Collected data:
━━━━

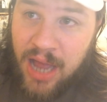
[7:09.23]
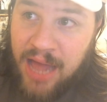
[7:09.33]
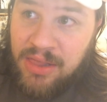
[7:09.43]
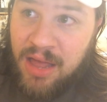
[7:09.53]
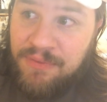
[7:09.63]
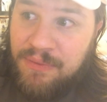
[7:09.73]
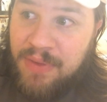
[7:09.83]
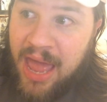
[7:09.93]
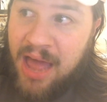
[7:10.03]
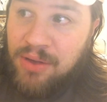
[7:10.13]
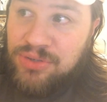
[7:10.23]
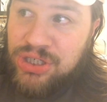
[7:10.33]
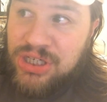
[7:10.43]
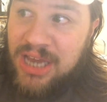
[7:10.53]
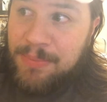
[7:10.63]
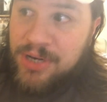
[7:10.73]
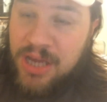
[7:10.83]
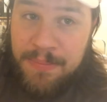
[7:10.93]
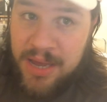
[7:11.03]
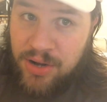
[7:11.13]
I love how she's able
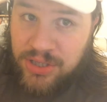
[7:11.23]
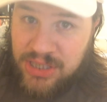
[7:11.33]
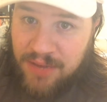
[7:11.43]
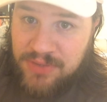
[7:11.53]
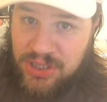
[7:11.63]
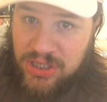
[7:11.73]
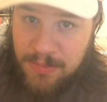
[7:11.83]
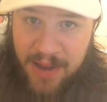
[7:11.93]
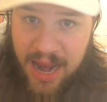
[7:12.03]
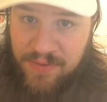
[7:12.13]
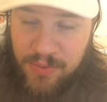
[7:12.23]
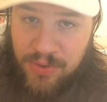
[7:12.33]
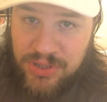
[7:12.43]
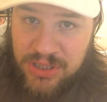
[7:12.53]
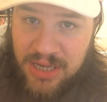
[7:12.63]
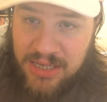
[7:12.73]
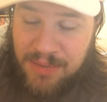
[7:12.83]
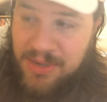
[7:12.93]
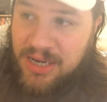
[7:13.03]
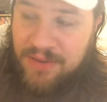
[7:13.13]
to commit herself to just about every role she
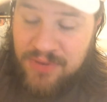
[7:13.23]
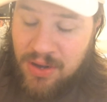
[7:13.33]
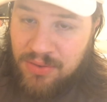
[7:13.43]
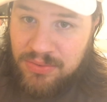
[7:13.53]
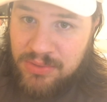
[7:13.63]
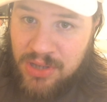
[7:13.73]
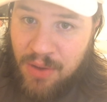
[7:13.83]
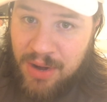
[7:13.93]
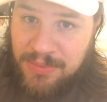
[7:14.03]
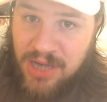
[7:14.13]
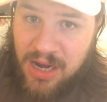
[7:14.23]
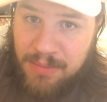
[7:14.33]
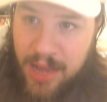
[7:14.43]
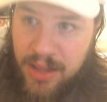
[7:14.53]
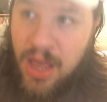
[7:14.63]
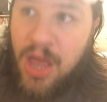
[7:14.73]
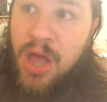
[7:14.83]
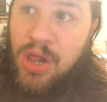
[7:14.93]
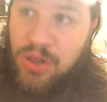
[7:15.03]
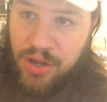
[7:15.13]
does. I mean, if you don't know what I'm talking about,
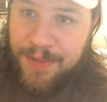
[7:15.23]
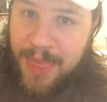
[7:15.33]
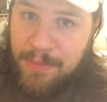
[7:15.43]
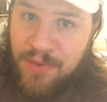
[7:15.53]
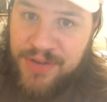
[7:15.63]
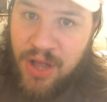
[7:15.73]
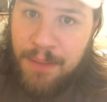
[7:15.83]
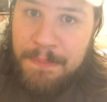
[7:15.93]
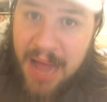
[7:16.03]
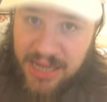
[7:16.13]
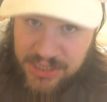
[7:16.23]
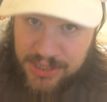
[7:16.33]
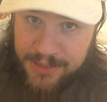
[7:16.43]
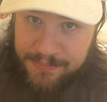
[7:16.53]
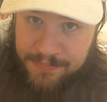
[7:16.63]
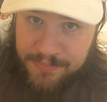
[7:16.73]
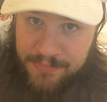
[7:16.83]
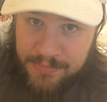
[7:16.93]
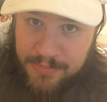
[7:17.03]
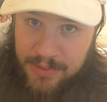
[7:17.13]
look up that movie called Monster.
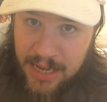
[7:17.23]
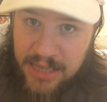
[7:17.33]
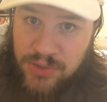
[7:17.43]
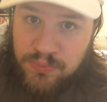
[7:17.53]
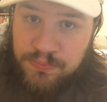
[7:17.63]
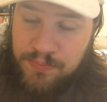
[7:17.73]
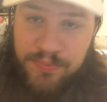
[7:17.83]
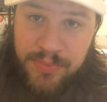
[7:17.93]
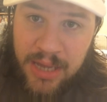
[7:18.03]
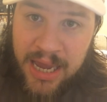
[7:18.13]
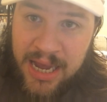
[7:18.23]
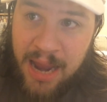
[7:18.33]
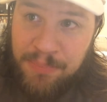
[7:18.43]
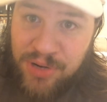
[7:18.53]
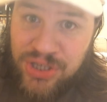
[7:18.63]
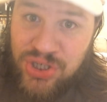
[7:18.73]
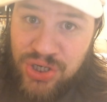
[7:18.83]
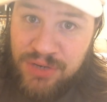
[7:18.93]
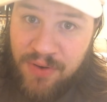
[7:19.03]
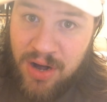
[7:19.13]
And I'm pretty
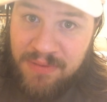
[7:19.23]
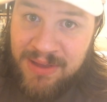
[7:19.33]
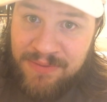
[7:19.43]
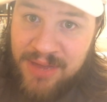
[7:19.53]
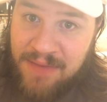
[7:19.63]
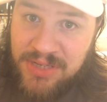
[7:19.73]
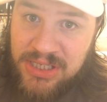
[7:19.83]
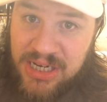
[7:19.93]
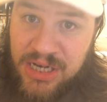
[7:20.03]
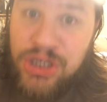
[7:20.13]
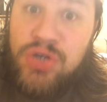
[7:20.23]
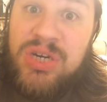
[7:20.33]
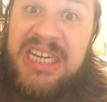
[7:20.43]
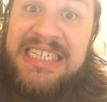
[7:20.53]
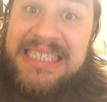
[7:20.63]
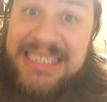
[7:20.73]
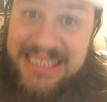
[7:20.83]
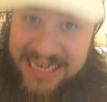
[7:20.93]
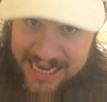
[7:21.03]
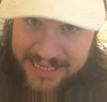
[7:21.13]
sure you've heard of it. If you haven't seen it, you need to
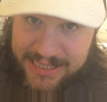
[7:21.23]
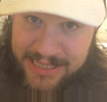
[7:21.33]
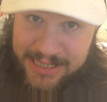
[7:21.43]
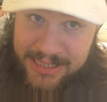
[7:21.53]
see it.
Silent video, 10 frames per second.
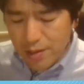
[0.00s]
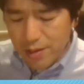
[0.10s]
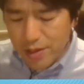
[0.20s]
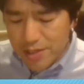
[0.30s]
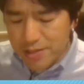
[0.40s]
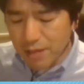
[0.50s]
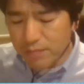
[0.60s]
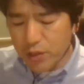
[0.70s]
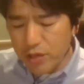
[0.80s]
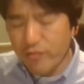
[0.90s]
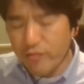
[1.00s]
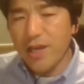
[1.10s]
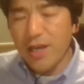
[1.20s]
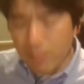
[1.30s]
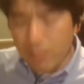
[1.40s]
is
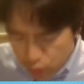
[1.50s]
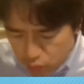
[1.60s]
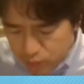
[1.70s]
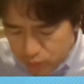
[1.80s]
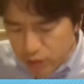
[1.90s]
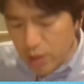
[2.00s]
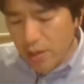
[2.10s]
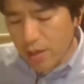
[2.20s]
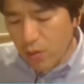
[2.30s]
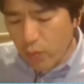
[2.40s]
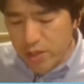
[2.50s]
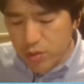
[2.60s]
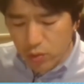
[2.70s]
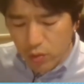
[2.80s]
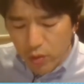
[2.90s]
completely involved
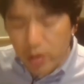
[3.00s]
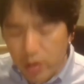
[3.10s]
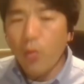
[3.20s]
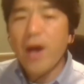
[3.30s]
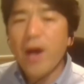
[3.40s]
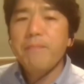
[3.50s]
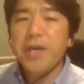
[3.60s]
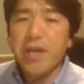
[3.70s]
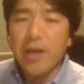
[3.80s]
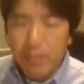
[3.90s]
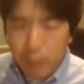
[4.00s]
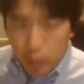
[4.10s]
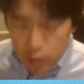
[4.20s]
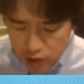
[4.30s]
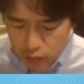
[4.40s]
with only one PEA
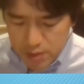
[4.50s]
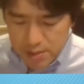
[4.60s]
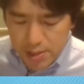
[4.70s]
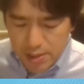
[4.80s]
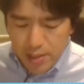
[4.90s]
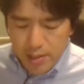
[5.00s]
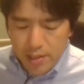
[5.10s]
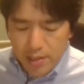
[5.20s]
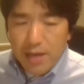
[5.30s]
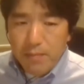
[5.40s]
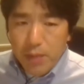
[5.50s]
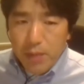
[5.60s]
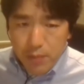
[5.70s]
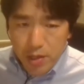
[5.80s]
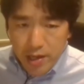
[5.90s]
procedures. In
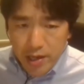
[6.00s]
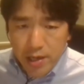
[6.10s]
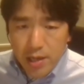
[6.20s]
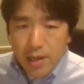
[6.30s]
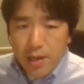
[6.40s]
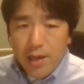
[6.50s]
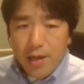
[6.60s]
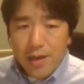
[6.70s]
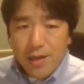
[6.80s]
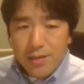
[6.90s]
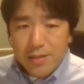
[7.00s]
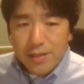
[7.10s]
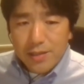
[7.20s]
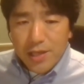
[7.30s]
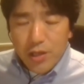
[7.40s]
BPA,
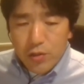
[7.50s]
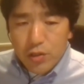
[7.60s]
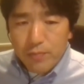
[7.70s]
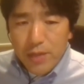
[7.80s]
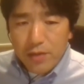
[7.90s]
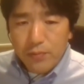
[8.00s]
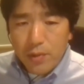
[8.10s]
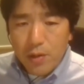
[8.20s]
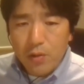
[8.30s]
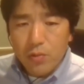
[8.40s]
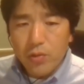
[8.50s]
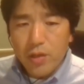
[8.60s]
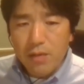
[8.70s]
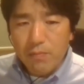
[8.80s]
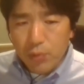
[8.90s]
the reduced blood flow
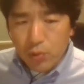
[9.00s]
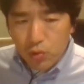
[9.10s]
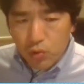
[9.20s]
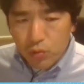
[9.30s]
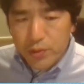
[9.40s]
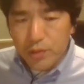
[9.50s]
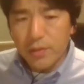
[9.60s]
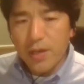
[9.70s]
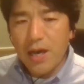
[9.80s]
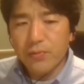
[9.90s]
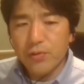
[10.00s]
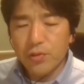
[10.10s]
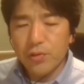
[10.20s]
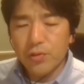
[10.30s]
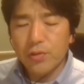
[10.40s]
improved
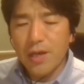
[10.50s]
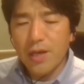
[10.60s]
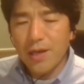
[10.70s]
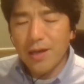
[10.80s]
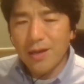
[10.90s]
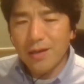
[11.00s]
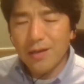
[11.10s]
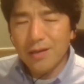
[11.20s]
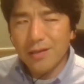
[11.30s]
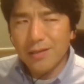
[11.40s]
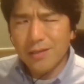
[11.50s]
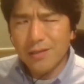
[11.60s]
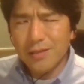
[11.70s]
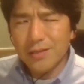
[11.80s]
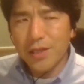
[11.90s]
after
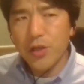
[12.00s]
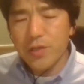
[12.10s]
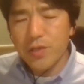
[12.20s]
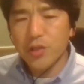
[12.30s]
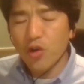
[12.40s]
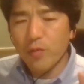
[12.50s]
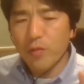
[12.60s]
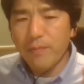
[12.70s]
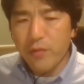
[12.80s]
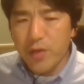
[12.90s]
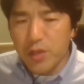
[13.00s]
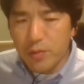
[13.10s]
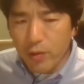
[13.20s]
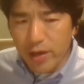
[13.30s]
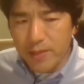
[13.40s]
the usage of a very
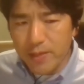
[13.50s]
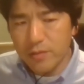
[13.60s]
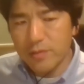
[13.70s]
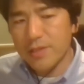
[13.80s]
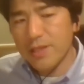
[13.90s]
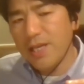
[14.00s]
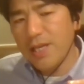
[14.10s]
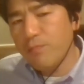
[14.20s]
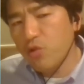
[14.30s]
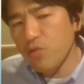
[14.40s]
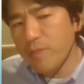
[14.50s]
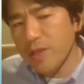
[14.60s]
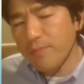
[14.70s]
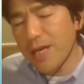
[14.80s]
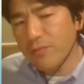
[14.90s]
small abdomen. The
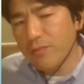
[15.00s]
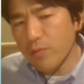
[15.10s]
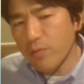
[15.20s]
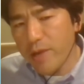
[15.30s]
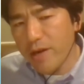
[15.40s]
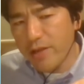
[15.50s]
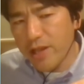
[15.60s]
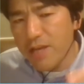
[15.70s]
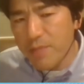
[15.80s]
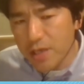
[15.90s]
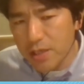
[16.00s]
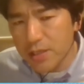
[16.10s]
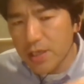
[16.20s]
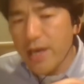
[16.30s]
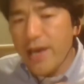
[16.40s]
improvement blood flow very
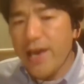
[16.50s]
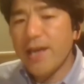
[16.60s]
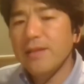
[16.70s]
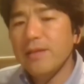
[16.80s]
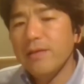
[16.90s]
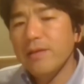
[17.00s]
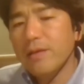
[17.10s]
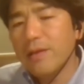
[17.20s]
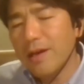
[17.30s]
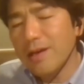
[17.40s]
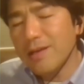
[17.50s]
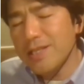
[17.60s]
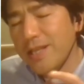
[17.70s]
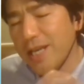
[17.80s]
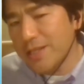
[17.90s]
limited. And in
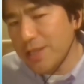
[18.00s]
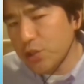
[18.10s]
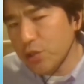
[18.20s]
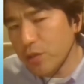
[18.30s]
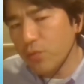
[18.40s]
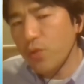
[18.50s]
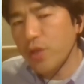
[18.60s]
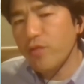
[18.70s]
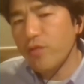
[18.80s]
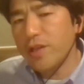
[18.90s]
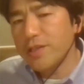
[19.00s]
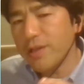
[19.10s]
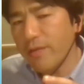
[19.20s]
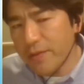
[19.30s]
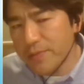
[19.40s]
the next session, we treated
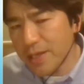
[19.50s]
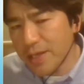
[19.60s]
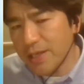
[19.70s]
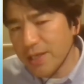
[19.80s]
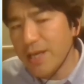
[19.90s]
the left side.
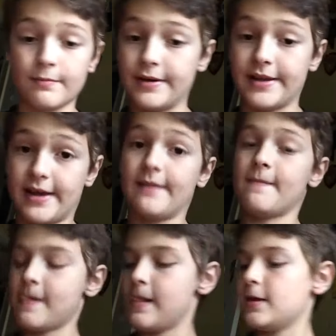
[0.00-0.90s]
But yeah.
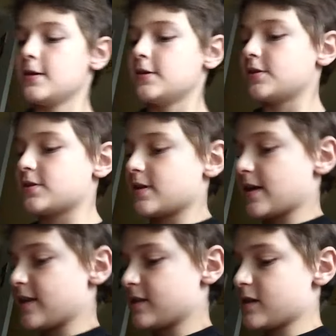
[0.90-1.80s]

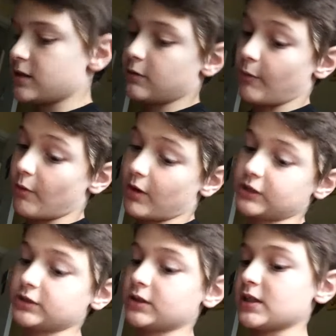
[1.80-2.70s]
And then we
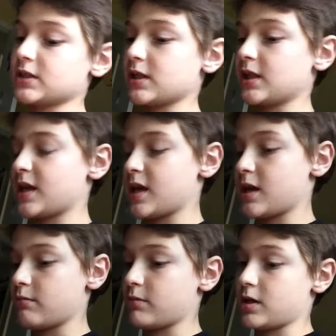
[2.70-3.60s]
watched the rest of the
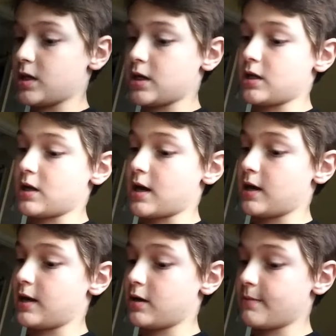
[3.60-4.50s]
game. And at
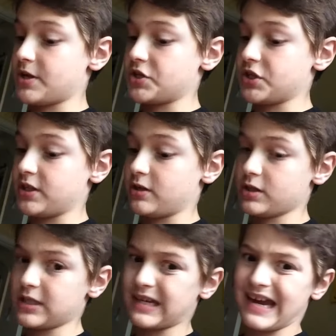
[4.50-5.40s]
intermission, there
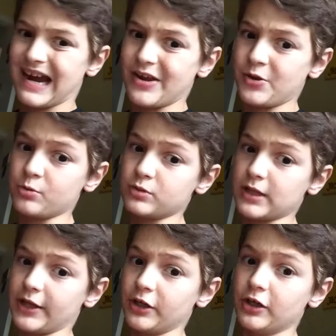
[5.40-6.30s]
was a guy who was
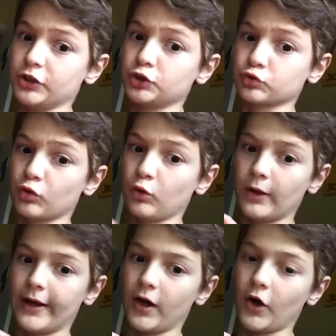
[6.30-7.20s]
like
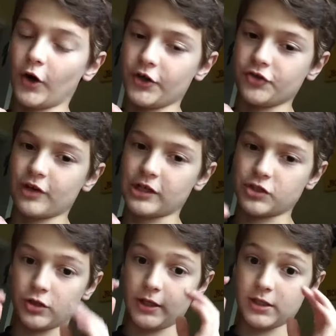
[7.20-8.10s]
drooling on a
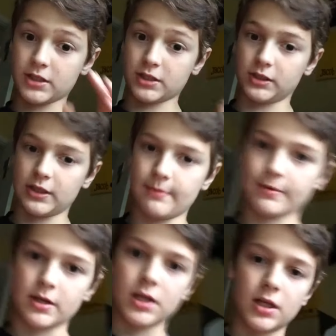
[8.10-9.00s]
stretcher, like asleep
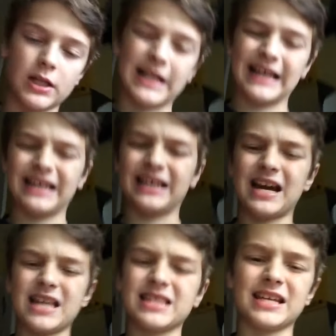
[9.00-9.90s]
like
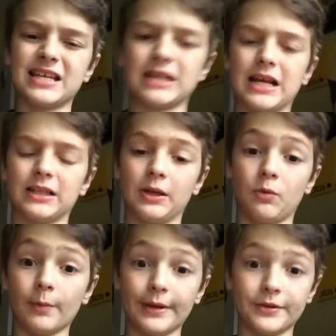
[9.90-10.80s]
I think he had like
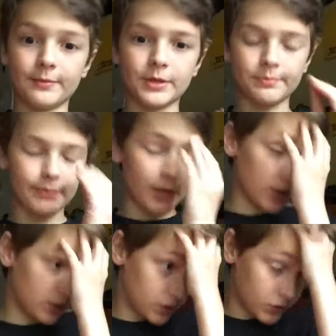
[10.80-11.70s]
way too much beer.
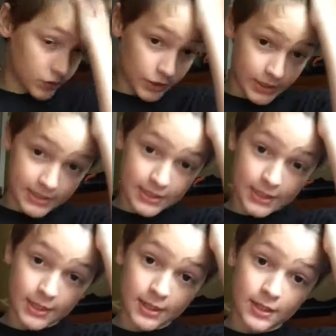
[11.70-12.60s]
It's crazy.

━━━━

Activity:
Output each record above exactly as it stands, excluding all pictures.

Solution for this exercise:
[7:09.23]
[7:09.33]
[7:09.43]
[7:09.53]
[7:09.63]
[7:09.73]
[7:09.83]
[7:09.93]
[7:10.03]
[7:10.13]
[7:10.23]
[7:10.33]
[7:10.43]
[7:10.53]
[7:10.63]
[7:10.73]
[7:10.83]
[7:10.93]
[7:11.03]
[7:11.13]
I love how she's able
[7:11.23]
[7:11.33]
[7:11.43]
[7:11.53]
[7:11.63]
[7:11.73]
[7:11.83]
[7:11.93]
[7:12.03]
[7:12.13]
[7:12.23]
[7:12.33]
[7:12.43]
[7:12.53]
[7:12.63]
[7:12.73]
[7:12.83]
[7:12.93]
[7:13.03]
[7:13.13]
to commit herself to just about every role she
[7:13.23]
[7:13.33]
[7:13.43]
[7:13.53]
[7:13.63]
[7:13.73]
[7:13.83]
[7:13.93]
[7:14.03]
[7:14.13]
[7:14.23]
[7:14.33]
[7:14.43]
[7:14.53]
[7:14.63]
[7:14.73]
[7:14.83]
[7:14.93]
[7:15.03]
[7:15.13]
does. I mean, if you don't know what I'm talking about,
[7:15.23]
[7:15.33]
[7:15.43]
[7:15.53]
[7:15.63]
[7:15.73]
[7:15.83]
[7:15.93]
[7:16.03]
[7:16.13]
[7:16.23]
[7:16.33]
[7:16.43]
[7:16.53]
[7:16.63]
[7:16.73]
[7:16.83]
[7:16.93]
[7:17.03]
[7:17.13]
look up that movie called Monster.
[7:17.23]
[7:17.33]
[7:17.43]
[7:17.53]
[7:17.63]
[7:17.73]
[7:17.83]
[7:17.93]
[7:18.03]
[7:18.13]
[7:18.23]
[7:18.33]
[7:18.43]
[7:18.53]
[7:18.63]
[7:18.73]
[7:18.83]
[7:18.93]
[7:19.03]
[7:19.13]
And I'm pretty
[7:19.23]
[7:19.33]
[7:19.43]
[7:19.53]
[7:19.63]
[7:19.73]
[7:19.83]
[7:19.93]
[7:20.03]
[7:20.13]
[7:20.23]
[7:20.33]
[7:20.43]
[7:20.53]
[7:20.63]
[7:20.73]
[7:20.83]
[7:20.93]
[7:21.03]
[7:21.13]
sure you've heard of it. If you haven't seen it, you need to
[7:21.23]
[7:21.33]
[7:21.43]
[7:21.53]
see it.
Silent video, 10 frames per second.
[0.00s]
[0.10s]
[0.20s]
[0.30s]
[0.40s]
[0.50s]
[0.60s]
[0.70s]
[0.80s]
[0.90s]
[1.00s]
[1.10s]
[1.20s]
[1.30s]
[1.40s]
is
[1.50s]
[1.60s]
[1.70s]
[1.80s]
[1.90s]
[2.00s]
[2.10s]
[2.20s]
[2.30s]
[2.40s]
[2.50s]
[2.60s]
[2.70s]
[2.80s]
[2.90s]
completely involved
[3.00s]
[3.10s]
[3.20s]
[3.30s]
[3.40s]
[3.50s]
[3.60s]
[3.70s]
[3.80s]
[3.90s]
[4.00s]
[4.10s]
[4.20s]
[4.30s]
[4.40s]
with only one PEA
[4.50s]
[4.60s]
[4.70s]
[4.80s]
[4.90s]
[5.00s]
[5.10s]
[5.20s]
[5.30s]
[5.40s]
[5.50s]
[5.60s]
[5.70s]
[5.80s]
[5.90s]
procedures. In
[6.00s]
[6.10s]
[6.20s]
[6.30s]
[6.40s]
[6.50s]
[6.60s]
[6.70s]
[6.80s]
[6.90s]
[7.00s]
[7.10s]
[7.20s]
[7.30s]
[7.40s]
BPA,
[7.50s]
[7.60s]
[7.70s]
[7.80s]
[7.90s]
[8.00s]
[8.10s]
[8.20s]
[8.30s]
[8.40s]
[8.50s]
[8.60s]
[8.70s]
[8.80s]
[8.90s]
the reduced blood flow
[9.00s]
[9.10s]
[9.20s]
[9.30s]
[9.40s]
[9.50s]
[9.60s]
[9.70s]
[9.80s]
[9.90s]
[10.00s]
[10.10s]
[10.20s]
[10.30s]
[10.40s]
improved
[10.50s]
[10.60s]
[10.70s]
[10.80s]
[10.90s]
[11.00s]
[11.10s]
[11.20s]
[11.30s]
[11.40s]
[11.50s]
[11.60s]
[11.70s]
[11.80s]
[11.90s]
after
[12.00s]
[12.10s]
[12.20s]
[12.30s]
[12.40s]
[12.50s]
[12.60s]
[12.70s]
[12.80s]
[12.90s]
[13.00s]
[13.10s]
[13.20s]
[13.30s]
[13.40s]
the usage of a very
[13.50s]
[13.60s]
[13.70s]
[13.80s]
[13.90s]
[14.00s]
[14.10s]
[14.20s]
[14.30s]
[14.40s]
[14.50s]
[14.60s]
[14.70s]
[14.80s]
[14.90s]
small abdomen. The
[15.00s]
[15.10s]
[15.20s]
[15.30s]
[15.40s]
[15.50s]
[15.60s]
[15.70s]
[15.80s]
[15.90s]
[16.00s]
[16.10s]
[16.20s]
[16.30s]
[16.40s]
improvement blood flow very
[16.50s]
[16.60s]
[16.70s]
[16.80s]
[16.90s]
[17.00s]
[17.10s]
[17.20s]
[17.30s]
[17.40s]
[17.50s]
[17.60s]
[17.70s]
[17.80s]
[17.90s]
limited. And in
[18.00s]
[18.10s]
[18.20s]
[18.30s]
[18.40s]
[18.50s]
[18.60s]
[18.70s]
[18.80s]
[18.90s]
[19.00s]
[19.10s]
[19.20s]
[19.30s]
[19.40s]
the next session, we treated
[19.50s]
[19.60s]
[19.70s]
[19.80s]
[19.90s]
the left side.
[0.00-0.90s]
But yeah.
[0.90-1.80s]

[1.80-2.70s]
And then we
[2.70-3.60s]
watched the rest of the
[3.60-4.50s]
game. And at
[4.50-5.40s]
intermission, there
[5.40-6.30s]
was a guy who was
[6.30-7.20s]
like
[7.20-8.10s]
drooling on a
[8.10-9.00s]
stretcher, like asleep
[9.00-9.90s]
like
[9.90-10.80s]
I think he had like
[10.80-11.70s]
way too much beer.
[11.70-12.60s]
It's crazy.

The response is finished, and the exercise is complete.